Reliability indexes for heteroscedastic HRV parameters are shown in Table 3. Since the statistical analysis of these variables was carried out after log-transformation, the SEM and the change in the mean for the estimation of the sample size were expressed in log units. The limits of random variation indicated that, in order to be 95% confident that a real change had occurred in an individual, the ratio between two measurements (*X*_{2}/*X*_{1}) had to lie outside the indicated interval. The asymmetry of this interval was simply the result of the antilogarithmic transformation. It can be seen that for all spectral parameters the second measurement can be as large/small as approx. 3.5/0.3 times the first measurement due to pure random variation. To relate these inferential figures to the data of the present study, Figure 2 shows the plots of the ratio *X*_{2}/*X*_{1} against the mean of the two measurements. Note the close agreement between theoretical 95% limits of variation and the raw data.

The ICC values in Table 3 show that the proportion of total measurement variability of heteroscedastic HRV parameters explained by the variability of the subjects' error-free value ranged from 70% (LF_HF) to 86% (HF_BT and HF_AR); therefore random error accounted for 30% to 14% of total measurement variability.

### Paced breathing

Descriptive statistics of HRV parameters derived from paced breathing recordings are shown in Table 4. There was only one outlier in RMSSD. As for spontaneous breathing, SDNN, RMSSD, LF_BT, LF_AR, HF_BT, HF_AR and LF/HF exhibited an heteroscedastical behaviour and were successfully log-transformed. The difference between transformed measurements was largely non-significant.

Reliability indexes for homoscedastic and heteroscedastic variables are shown in Tables 2 and 3 respectively. Compared with spontaneous breathing we found: (i) an improvement of all reliability indexes (SEM, limits of random variation, ICC and sample size) for LF_BT, LF_AR and LF/HF; (ii) an increased ICC and reduced sample size for LFnu; and (iii) a slight worsening of all reliability indexes for SDNN. Analysis indexes of the other HRV parameters were almost unchanged.

## DISCUSSION

Despite its extensive use in physiological and clinical research, the analysis of HRV is still poorly supported by sound reliability studies, and further investigations in this field have recently been advocated [2]. In the present study we performed an in-depth assessment of absolute and relative reliability of standard indexes of HRV from short-term laboratory recordings in healthy subjects during spontaneous and paced breathing. The experimental protocol and the analysis of collected data were performed according to state-of-the art methodology and best-practice criteria. We found that HRV parameters were characterized by large random variations within individuals, thus showing low absolute reliability. Random error, however, in most parameters represented a limited portion of total measurement variability across individuals, thus indicating good relative reliability.

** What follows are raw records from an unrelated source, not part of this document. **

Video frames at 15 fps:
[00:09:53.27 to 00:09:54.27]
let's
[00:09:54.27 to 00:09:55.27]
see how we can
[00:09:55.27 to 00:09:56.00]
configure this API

Overall, paced breathing improved the reliability of spectral parameters, particularly those derived from ratios of raw quantities (LFnu and LF/HF).

### Reliability of HRV parameters: absolute reliability

The present study reveals the presence of a large random error (SEM) in all HRV parameters, particularly in those computed in the frequency domain. Indeed, increases as great as approx. 3.5 times and decreases of as much as approx. 30% may occur from one measurement to the next due to pure random variation. Limits of random variation are lower for time-domain indexes, being approx. 1.9–2.4 times and 50–60% for SDNN and RMSSD respectively. These results question the use of HRV indexes in assessing treatment effects in individual subjects. Of note, in all HRV parameters, except LFnu, random error increases as the magnitude of the parameter increases, which is the hallmark of heteroscedasticity.

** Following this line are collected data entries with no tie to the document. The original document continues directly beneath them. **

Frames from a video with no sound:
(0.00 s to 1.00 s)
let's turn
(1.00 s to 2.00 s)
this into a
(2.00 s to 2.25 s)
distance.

Random error of HRV parameters is in part due to sampling variability of the estimated parameters, as they are nothing but statistics computed on a finite number of RR intervals. Therefore they are subjected to random changes from one sample to another [15]. Part of intra-subject variability is also due to an intrinsic lability of HRV parameters, probably because they are under the influence of such factors as mood, alertness and mental activity, which are very difficult to control for in any study. Changes associated with frequency and depth of respiration also play an important role [6].

In the two previous reliability studies that provide estimates of the SEM (or equivalently of the within-subject S.D.), slightly greater values of this index were found [16,17]. This might be due to differences in the experimental protocol.

### Reliability of HRV parameters: relative reliability

The ICC of HRV parameters ranged between 0.65–0.88. Although the definition of a categorical rating of relative reliability based on ICC is still controversial, these values can reasonably be considered to indicate substantial to good reliability [5,11,18]. For most measurements the ICC was >0.80, indicating that they reflect mostly the true value of HRV parameters relative to random error. From the mathematical definition of ICC (see Appendix), it clearly appears that such high values of relative reliability are the consequence of a large between-subject variability, a fact well-known to investigators involved in HRV analysis. The lowest values of ICC were found in the LFnu and LF/HF parameters during spontaneous breathing (0.65 and 0.70 respectively). This result probably derives from a relatively greater random error, as LFnu and LF/HF ‘carry’ the error of both the LF and HF power. A further insight into the practical meaning of the observed ICCs can be gained by remembering that in the context of our test–retest reliability study the ICC equals the correlation coefficient between paired measurements [19].

Estimated ICCs for time-domain HRV parameters are very close to those reported by Sinnreich et al. [20] and similar to those found by Schroeder et al. [4]. Lower ICCs were obtained in the same parameters by Pitzalis et al. [16] and Gerritsen et al. [21]; their estimates, however, were based on raw (i.e. not transformed) data. The ICCs of spectral parameters were similar to or higher than those found by others [4,16,20]. A comparatively reduced LFnu during spontaneous breathing was also observed by Sandercock et al. [22].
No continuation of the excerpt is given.